Records from a data source:
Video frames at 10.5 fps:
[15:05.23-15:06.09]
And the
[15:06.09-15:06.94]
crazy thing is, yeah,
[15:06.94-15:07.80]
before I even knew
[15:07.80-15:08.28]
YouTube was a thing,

--

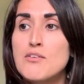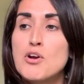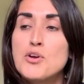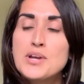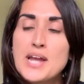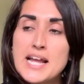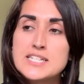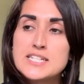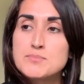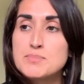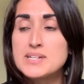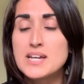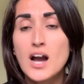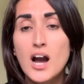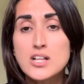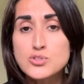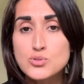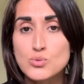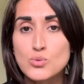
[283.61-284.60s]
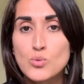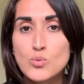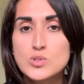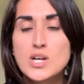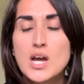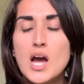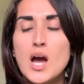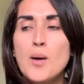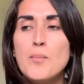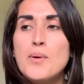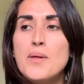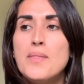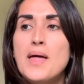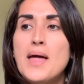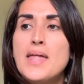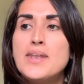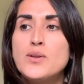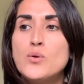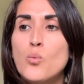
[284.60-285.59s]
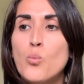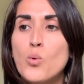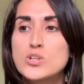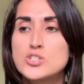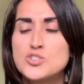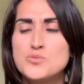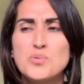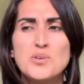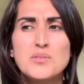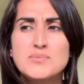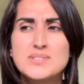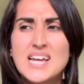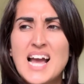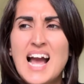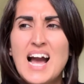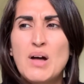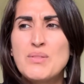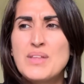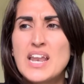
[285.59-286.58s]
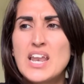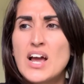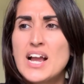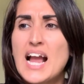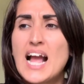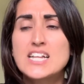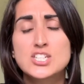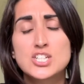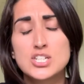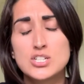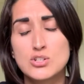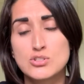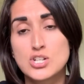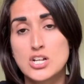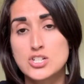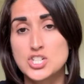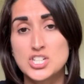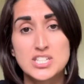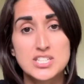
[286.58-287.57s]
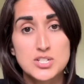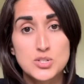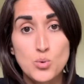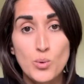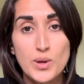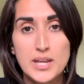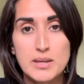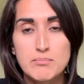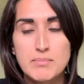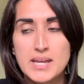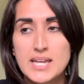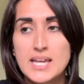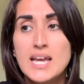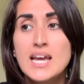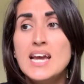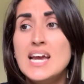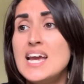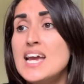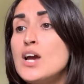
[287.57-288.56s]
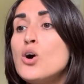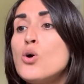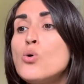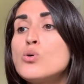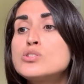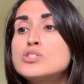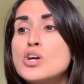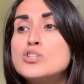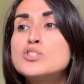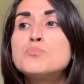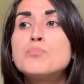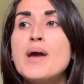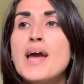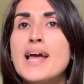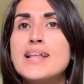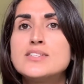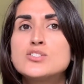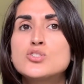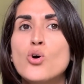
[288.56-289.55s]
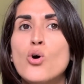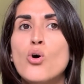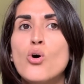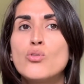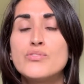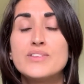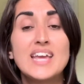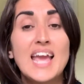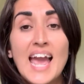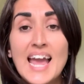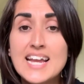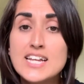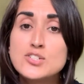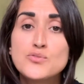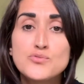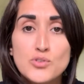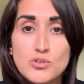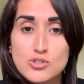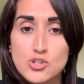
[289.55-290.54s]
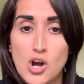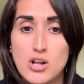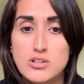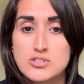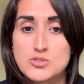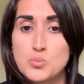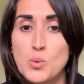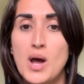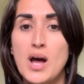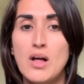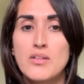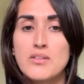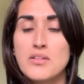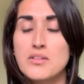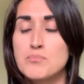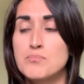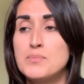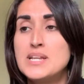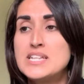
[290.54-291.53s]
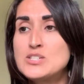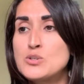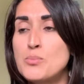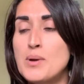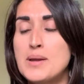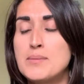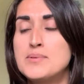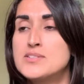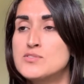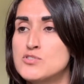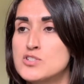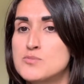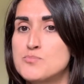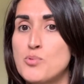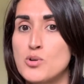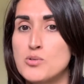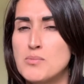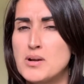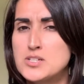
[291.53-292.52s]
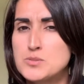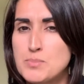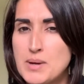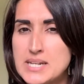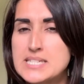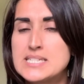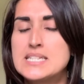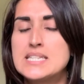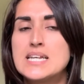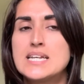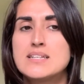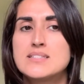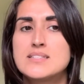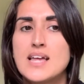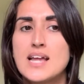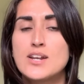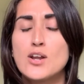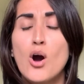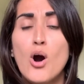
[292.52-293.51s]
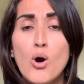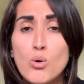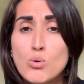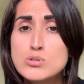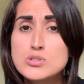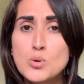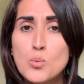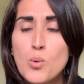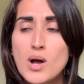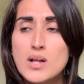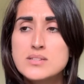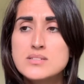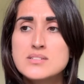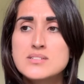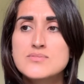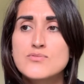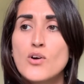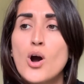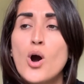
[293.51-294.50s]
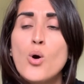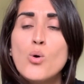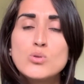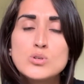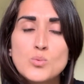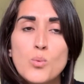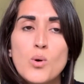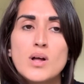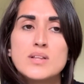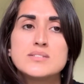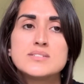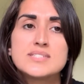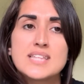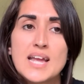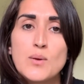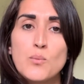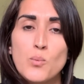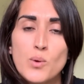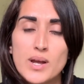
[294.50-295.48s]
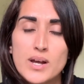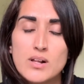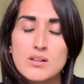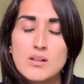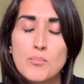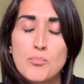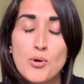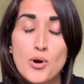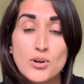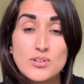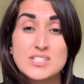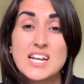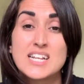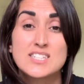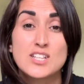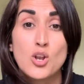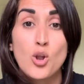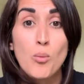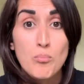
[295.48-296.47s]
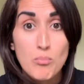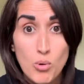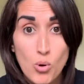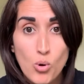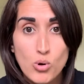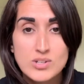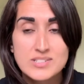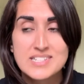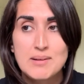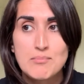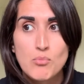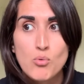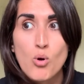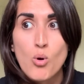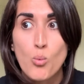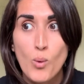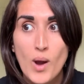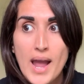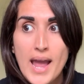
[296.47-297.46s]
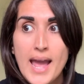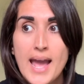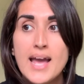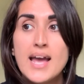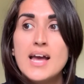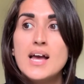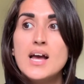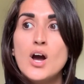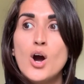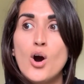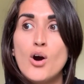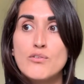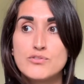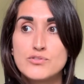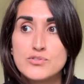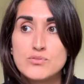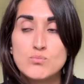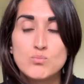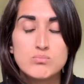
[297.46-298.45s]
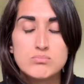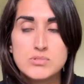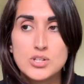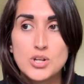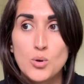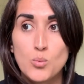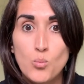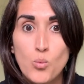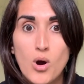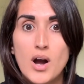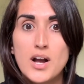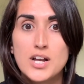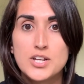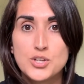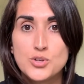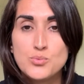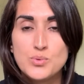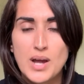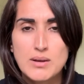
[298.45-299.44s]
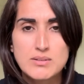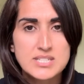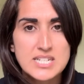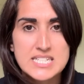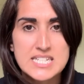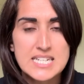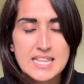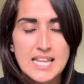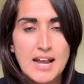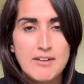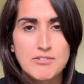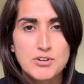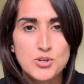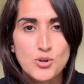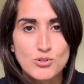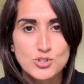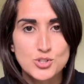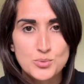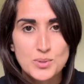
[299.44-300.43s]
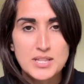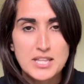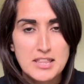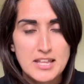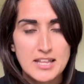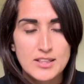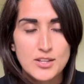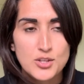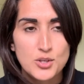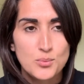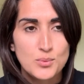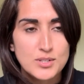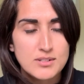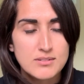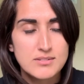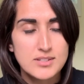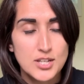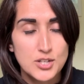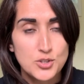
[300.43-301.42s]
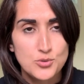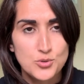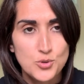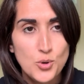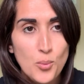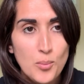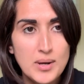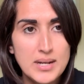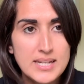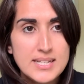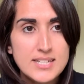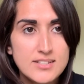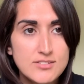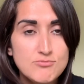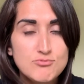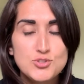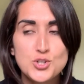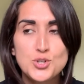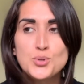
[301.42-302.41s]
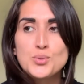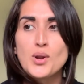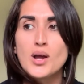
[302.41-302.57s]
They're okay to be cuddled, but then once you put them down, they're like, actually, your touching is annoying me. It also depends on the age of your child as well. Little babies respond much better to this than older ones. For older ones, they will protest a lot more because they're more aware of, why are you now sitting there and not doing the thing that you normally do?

--

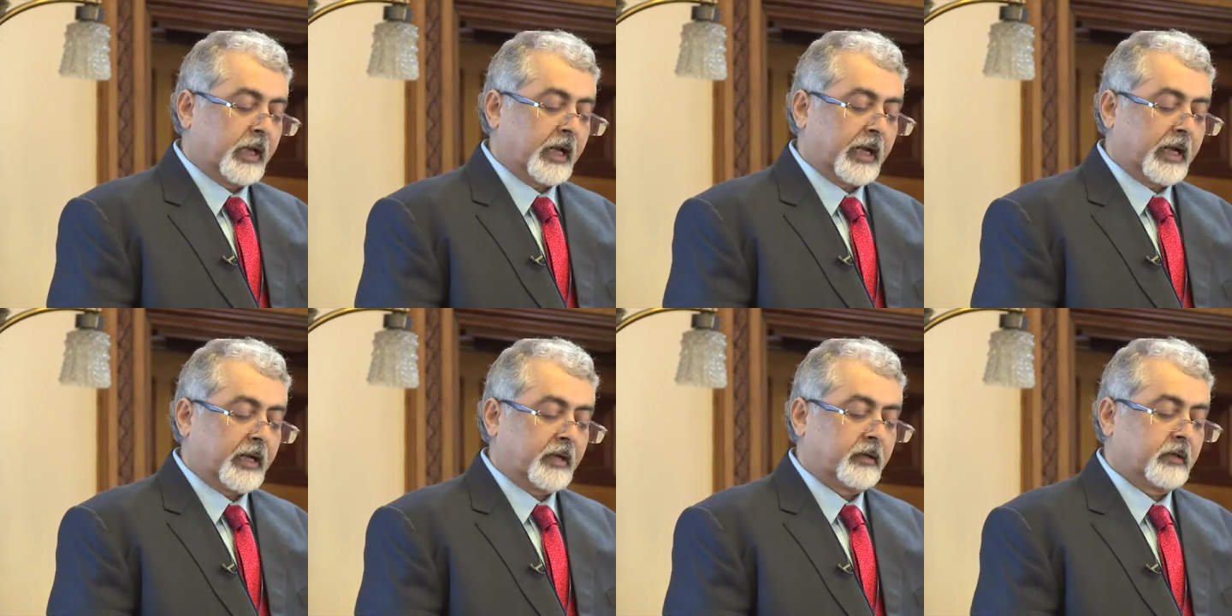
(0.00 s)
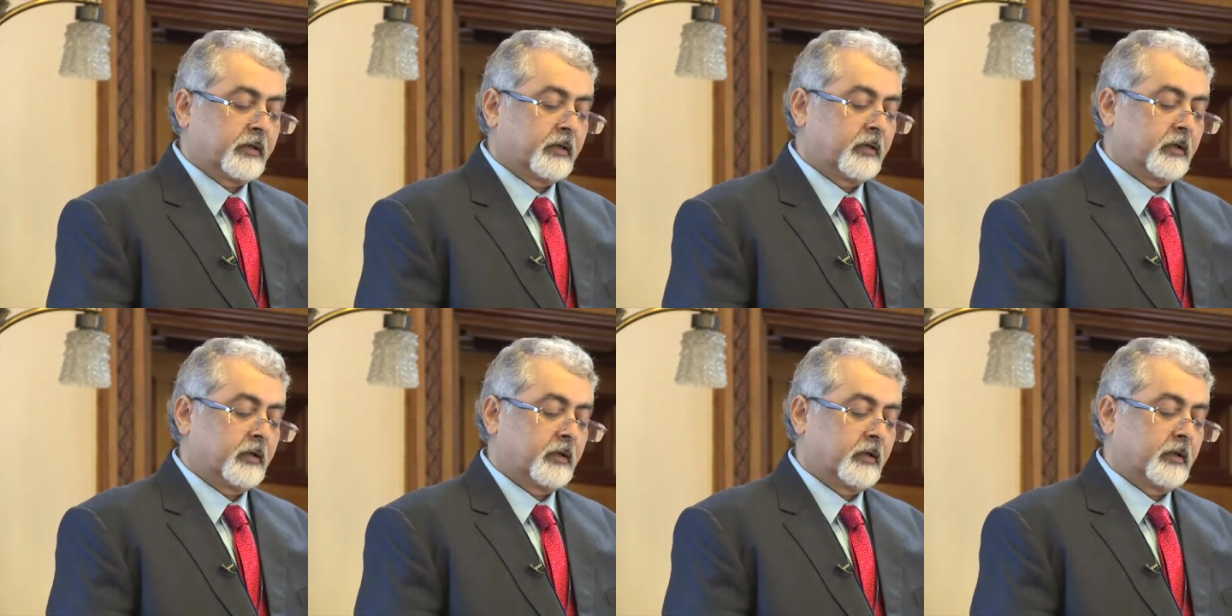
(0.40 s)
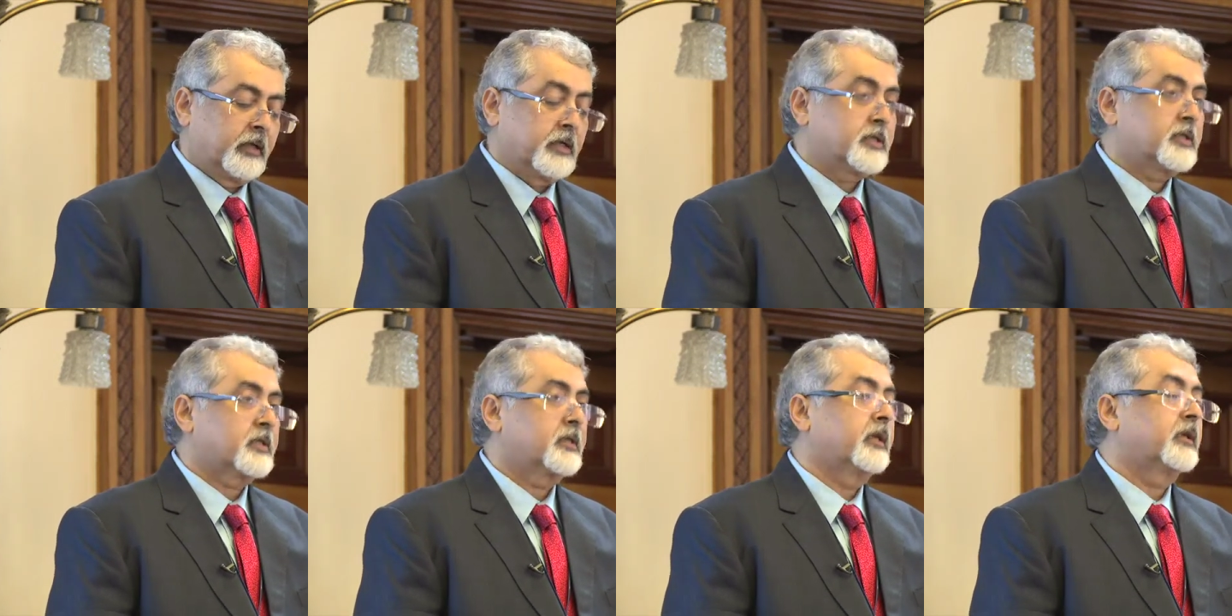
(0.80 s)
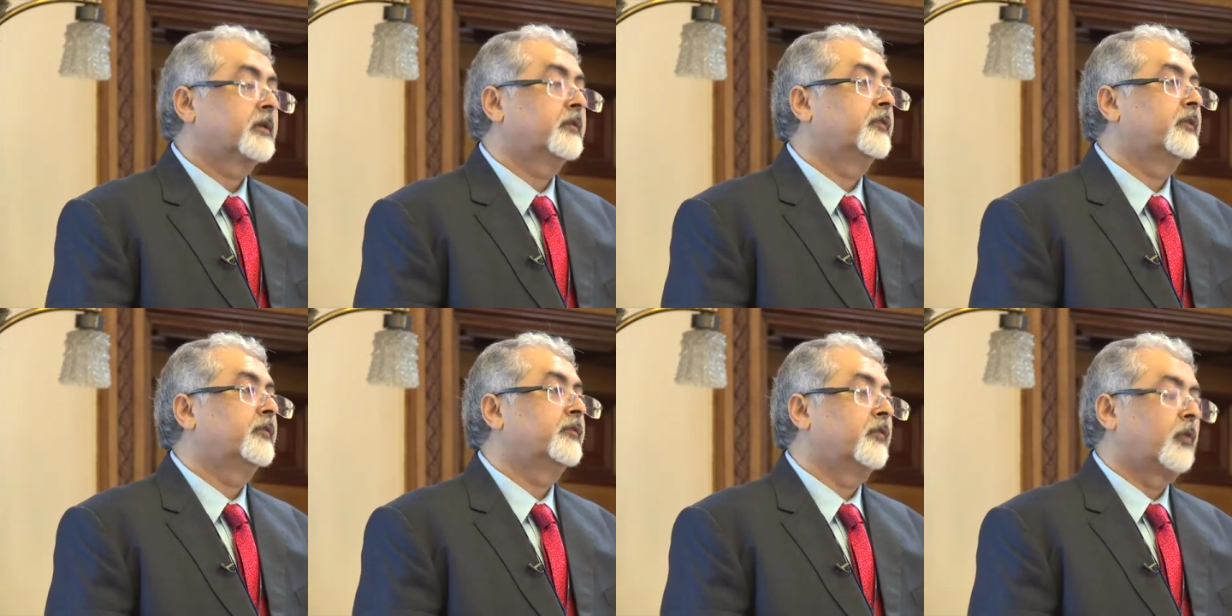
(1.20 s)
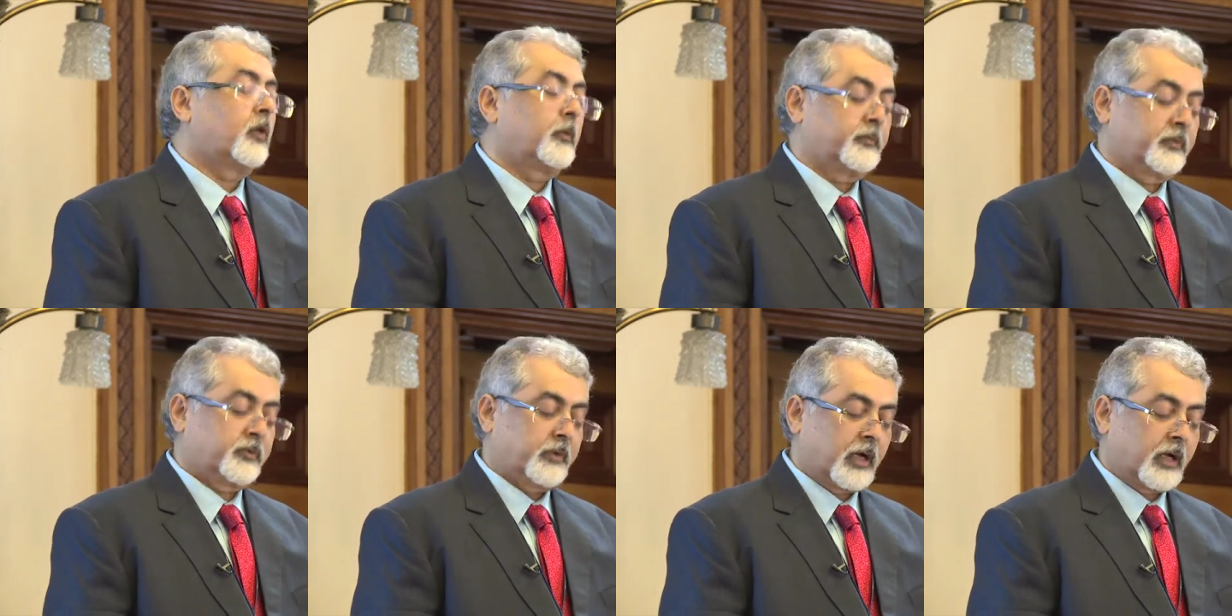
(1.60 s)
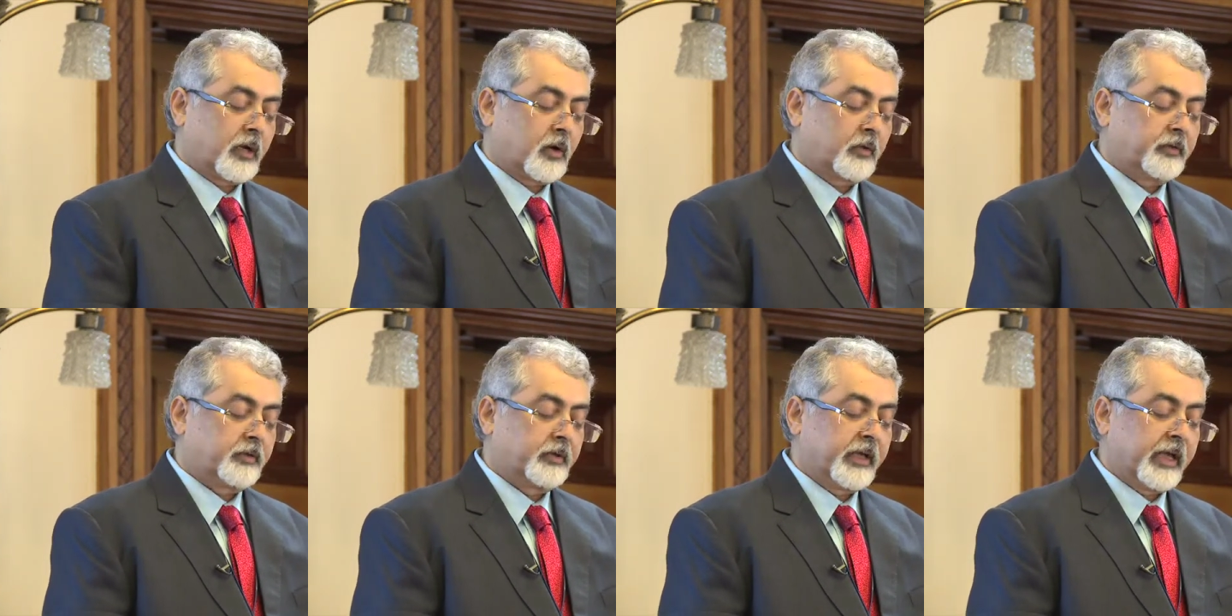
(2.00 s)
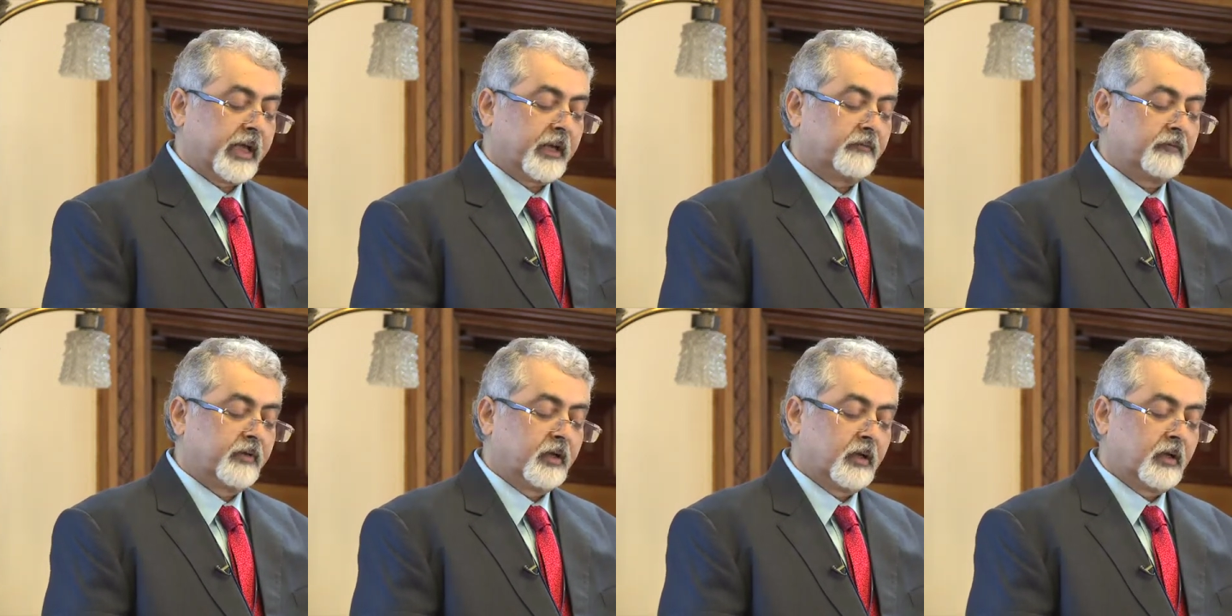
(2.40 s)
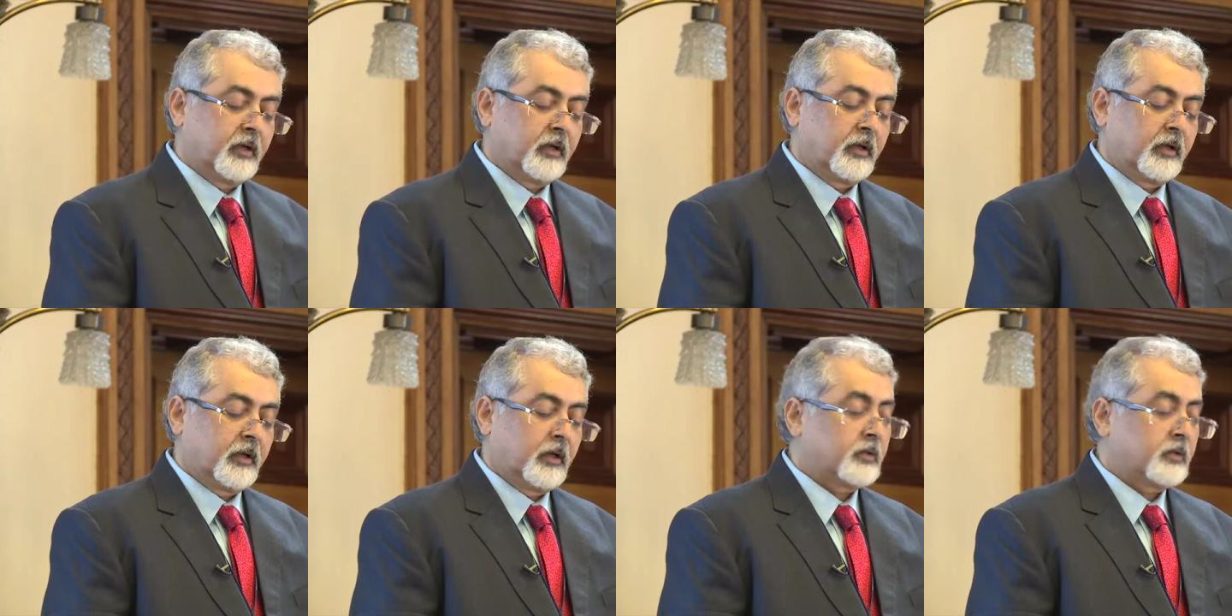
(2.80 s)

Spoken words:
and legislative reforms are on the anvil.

TO DO: Exact copy, pictures excluded: from the line with "[287.57-288.56s]" up to and including the line with "[301.42-302.41s]" in the data above.

TASK RESULT:
[287.57-288.56s]
[288.56-289.55s]
[289.55-290.54s]
[290.54-291.53s]
[291.53-292.52s]
[292.52-293.51s]
[293.51-294.50s]
[294.50-295.48s]
[295.48-296.47s]
[296.47-297.46s]
[297.46-298.45s]
[298.45-299.44s]
[299.44-300.43s]
[300.43-301.42s]
[301.42-302.41s]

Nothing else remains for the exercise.